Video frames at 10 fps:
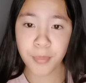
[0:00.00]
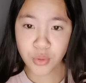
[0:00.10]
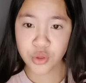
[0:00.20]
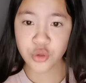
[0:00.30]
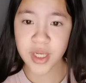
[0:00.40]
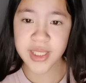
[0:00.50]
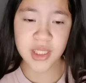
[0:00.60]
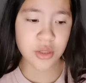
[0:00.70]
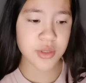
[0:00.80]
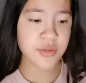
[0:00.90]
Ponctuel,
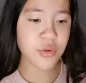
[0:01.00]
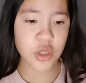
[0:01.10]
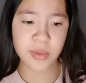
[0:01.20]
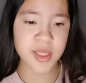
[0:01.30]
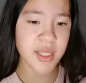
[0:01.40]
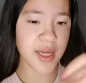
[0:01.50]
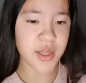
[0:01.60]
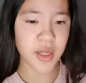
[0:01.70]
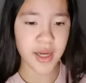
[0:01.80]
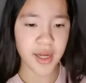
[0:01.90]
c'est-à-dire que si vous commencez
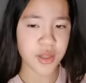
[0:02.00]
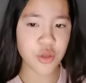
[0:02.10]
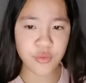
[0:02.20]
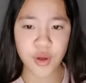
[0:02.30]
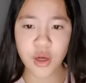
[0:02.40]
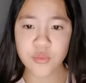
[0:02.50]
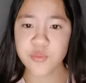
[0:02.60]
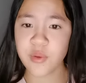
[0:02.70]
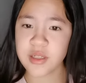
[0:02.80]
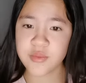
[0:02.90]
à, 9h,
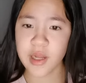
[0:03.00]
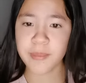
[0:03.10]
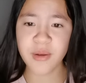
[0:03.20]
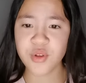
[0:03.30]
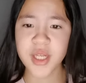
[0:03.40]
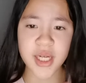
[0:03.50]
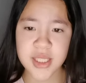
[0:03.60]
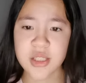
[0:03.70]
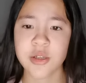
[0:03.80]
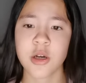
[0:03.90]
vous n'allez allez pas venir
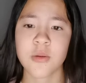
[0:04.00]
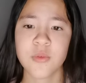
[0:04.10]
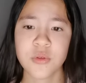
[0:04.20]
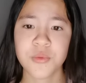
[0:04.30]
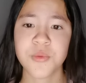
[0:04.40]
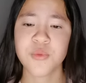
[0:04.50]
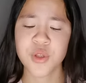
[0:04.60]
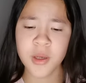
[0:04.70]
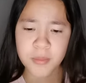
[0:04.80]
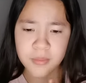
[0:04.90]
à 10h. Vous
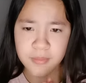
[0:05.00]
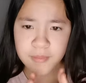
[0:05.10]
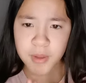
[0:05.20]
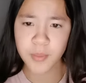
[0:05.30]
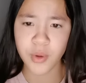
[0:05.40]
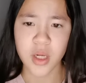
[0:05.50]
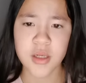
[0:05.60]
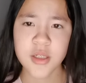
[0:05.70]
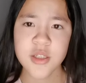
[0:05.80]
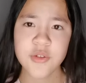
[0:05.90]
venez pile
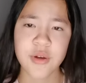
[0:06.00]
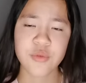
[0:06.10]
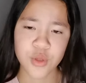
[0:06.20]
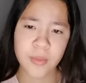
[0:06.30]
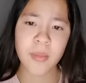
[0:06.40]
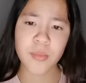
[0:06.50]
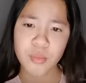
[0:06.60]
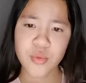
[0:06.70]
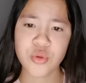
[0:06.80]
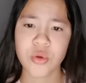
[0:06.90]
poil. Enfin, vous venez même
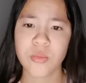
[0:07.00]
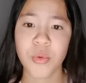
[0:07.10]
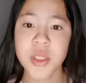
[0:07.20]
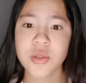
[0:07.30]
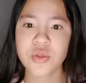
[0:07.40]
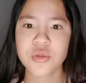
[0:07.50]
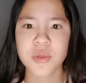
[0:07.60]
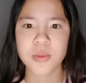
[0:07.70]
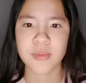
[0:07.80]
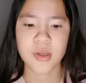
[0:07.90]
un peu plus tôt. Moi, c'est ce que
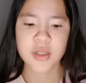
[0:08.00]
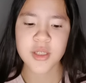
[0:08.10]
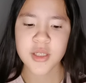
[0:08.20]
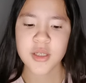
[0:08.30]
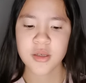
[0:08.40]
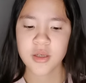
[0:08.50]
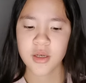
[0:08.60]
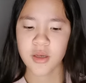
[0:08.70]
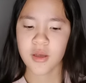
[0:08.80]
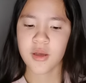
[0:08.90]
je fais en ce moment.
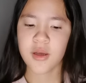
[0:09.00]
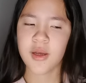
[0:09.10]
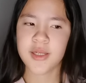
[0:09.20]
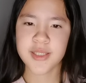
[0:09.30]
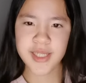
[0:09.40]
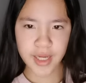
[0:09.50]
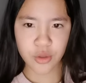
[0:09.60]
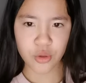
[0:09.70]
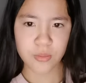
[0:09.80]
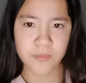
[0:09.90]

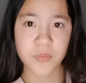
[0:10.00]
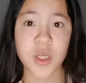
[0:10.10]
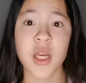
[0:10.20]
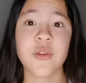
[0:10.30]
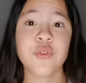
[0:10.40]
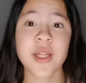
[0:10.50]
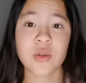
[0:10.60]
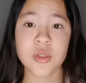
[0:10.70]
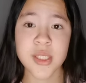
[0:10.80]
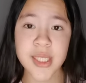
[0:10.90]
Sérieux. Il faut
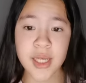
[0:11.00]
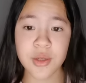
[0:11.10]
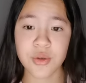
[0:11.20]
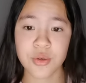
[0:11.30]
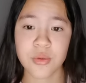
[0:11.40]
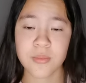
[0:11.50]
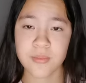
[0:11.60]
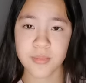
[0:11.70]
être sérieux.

━━━━━━━━━━━━━━━━━━━━

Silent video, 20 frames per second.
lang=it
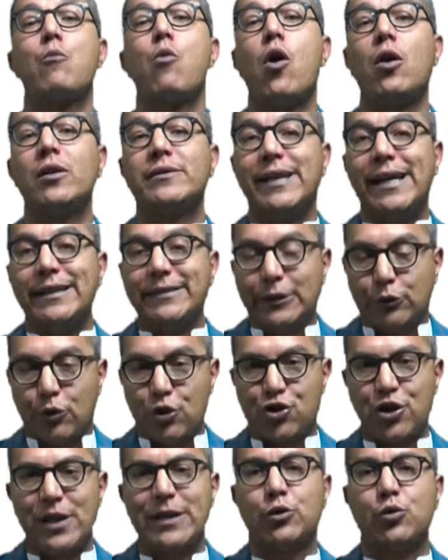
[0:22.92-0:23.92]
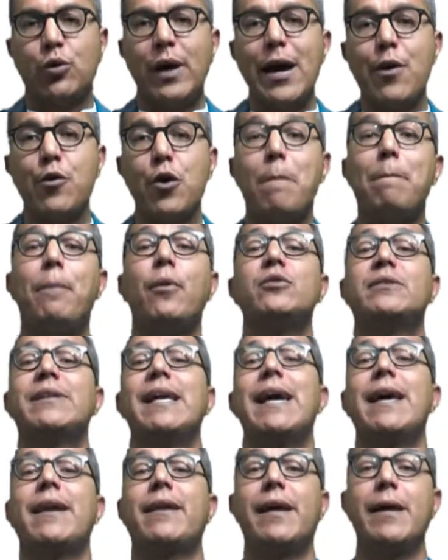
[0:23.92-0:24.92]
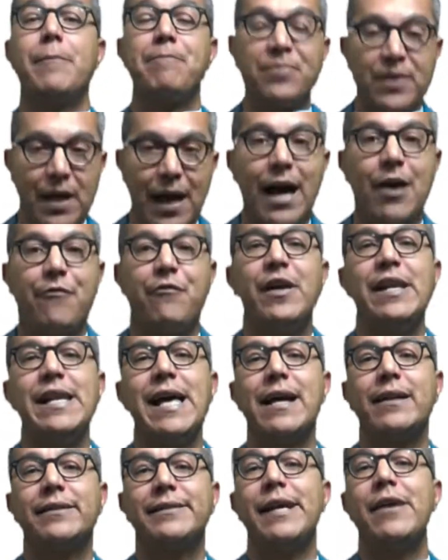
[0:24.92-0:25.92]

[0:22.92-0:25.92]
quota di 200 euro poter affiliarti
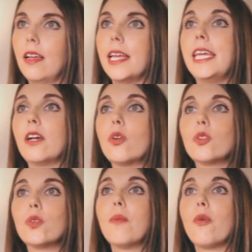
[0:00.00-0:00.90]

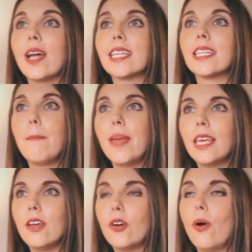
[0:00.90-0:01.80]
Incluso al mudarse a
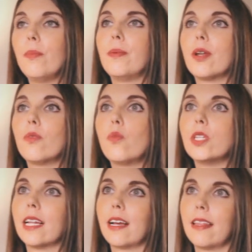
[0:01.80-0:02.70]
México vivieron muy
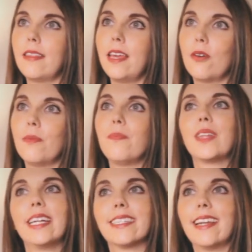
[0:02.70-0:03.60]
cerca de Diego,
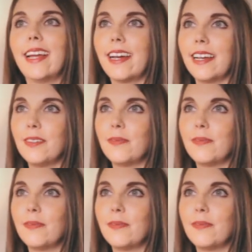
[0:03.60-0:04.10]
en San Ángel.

━━━━━━━━━━━━━━━━━━━━

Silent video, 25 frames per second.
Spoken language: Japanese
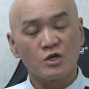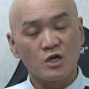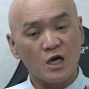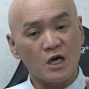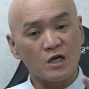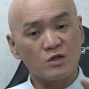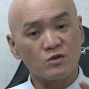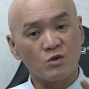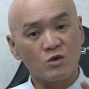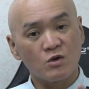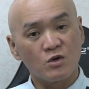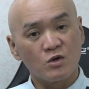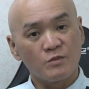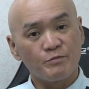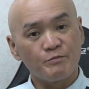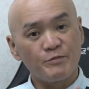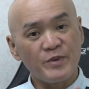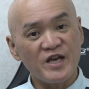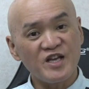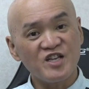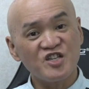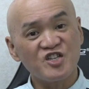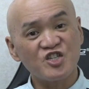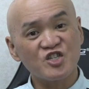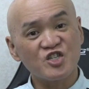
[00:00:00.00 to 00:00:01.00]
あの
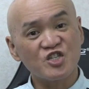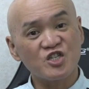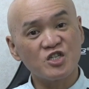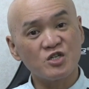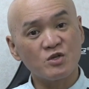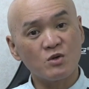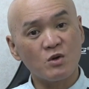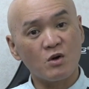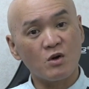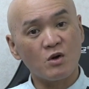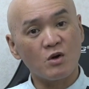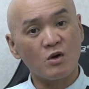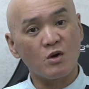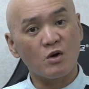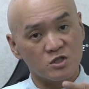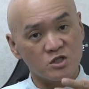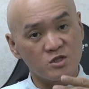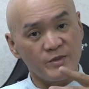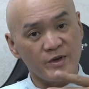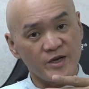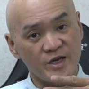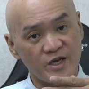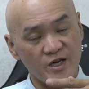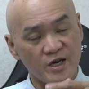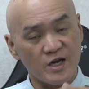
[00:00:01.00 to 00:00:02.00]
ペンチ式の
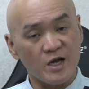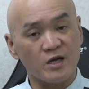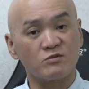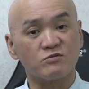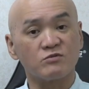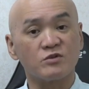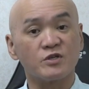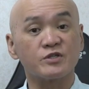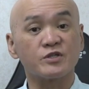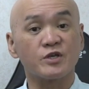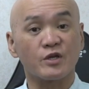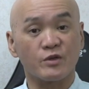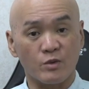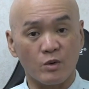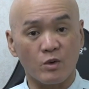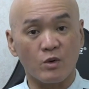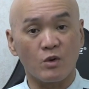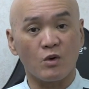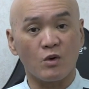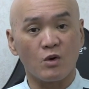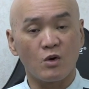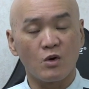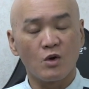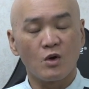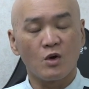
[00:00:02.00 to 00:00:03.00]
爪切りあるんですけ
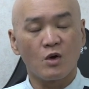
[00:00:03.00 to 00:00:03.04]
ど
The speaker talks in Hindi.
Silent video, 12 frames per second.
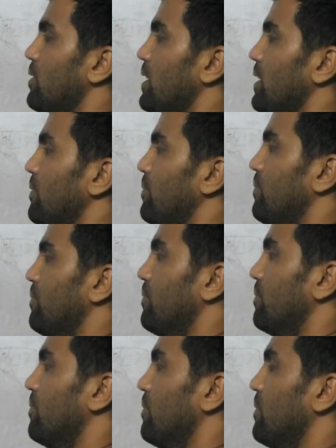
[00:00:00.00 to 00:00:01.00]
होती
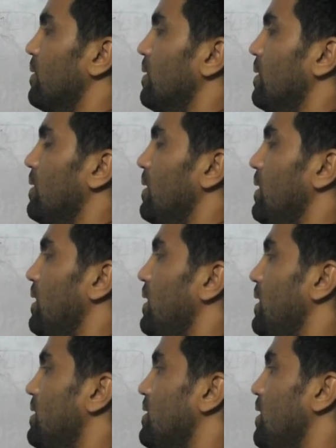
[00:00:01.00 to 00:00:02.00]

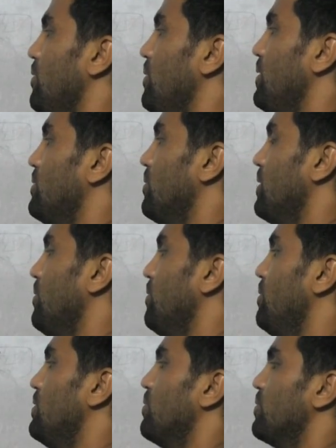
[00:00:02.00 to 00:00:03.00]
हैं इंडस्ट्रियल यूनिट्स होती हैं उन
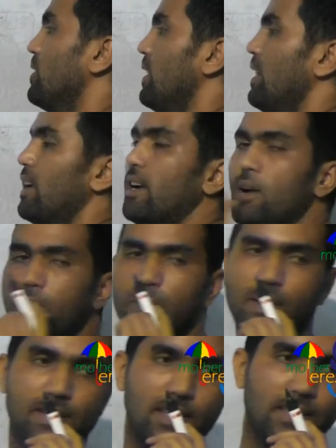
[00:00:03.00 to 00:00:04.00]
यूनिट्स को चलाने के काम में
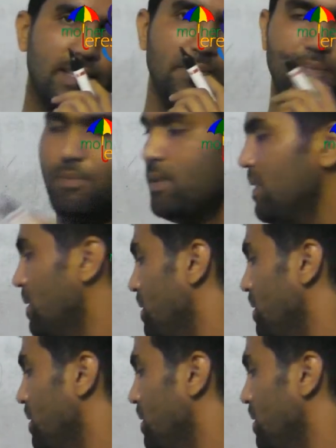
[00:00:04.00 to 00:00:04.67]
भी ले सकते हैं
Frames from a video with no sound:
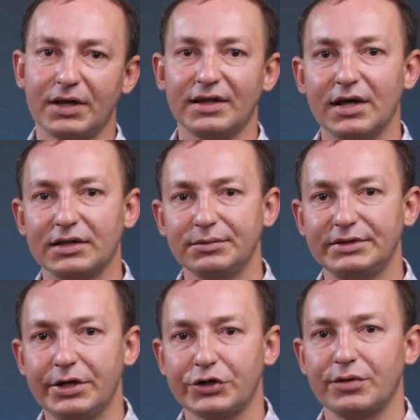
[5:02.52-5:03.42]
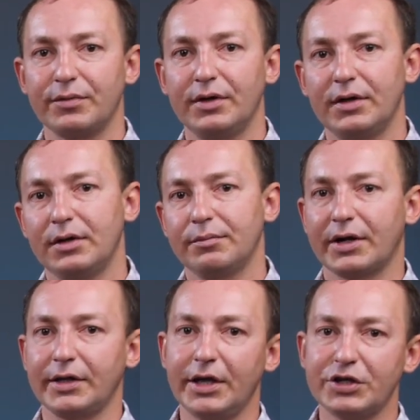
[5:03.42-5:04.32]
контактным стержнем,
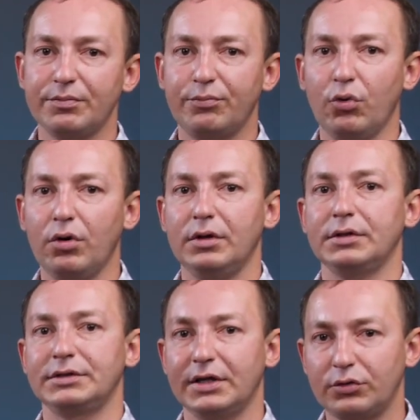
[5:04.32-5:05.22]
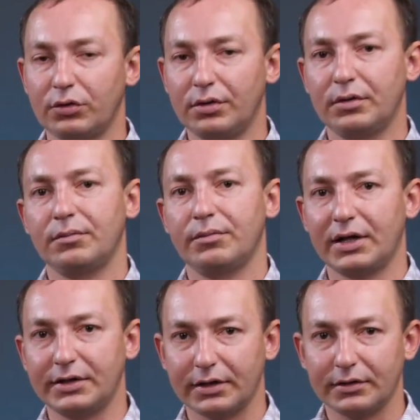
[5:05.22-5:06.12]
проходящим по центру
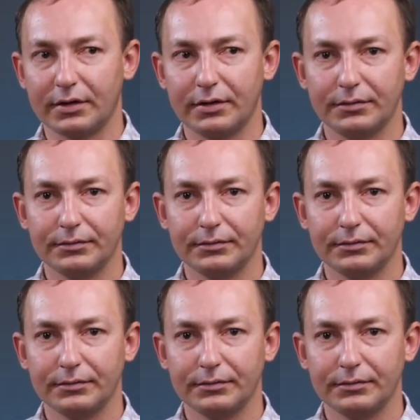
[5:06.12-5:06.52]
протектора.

━━━━━━━━━━━━━━━━━━━━

WHAT YOU NEED TO DO: Search the data for the string "second" and copy each line where it appears.

EXERCISE OUTPUT:
Silent video, 20 frames per second.
Silent video, 25 frames per second.
Silent video, 12 frames per second.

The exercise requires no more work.